- [Provided data]
________________

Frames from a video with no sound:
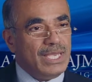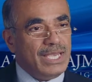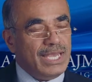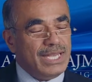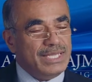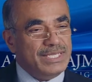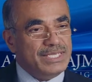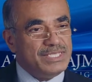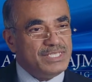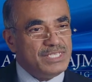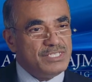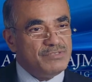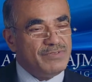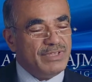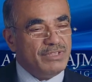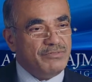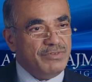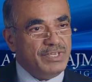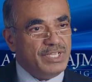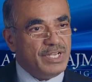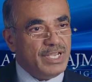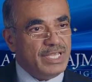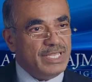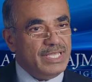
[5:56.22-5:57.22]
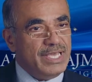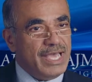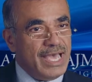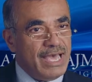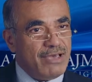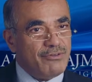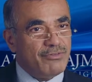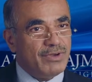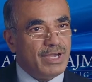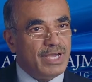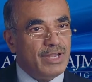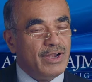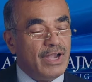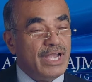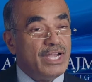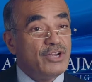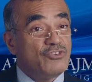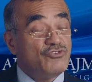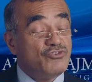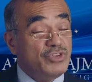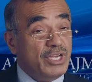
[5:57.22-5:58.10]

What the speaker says: And this is when we really have great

________________

- [Requirement]
Strip out the pictures and quote the remaining data word for word.

- [Result]
Frames from a video with no sound:
[5:56.22-5:57.22]
[5:57.22-5:58.10]

What the speaker says: And this is when we really have great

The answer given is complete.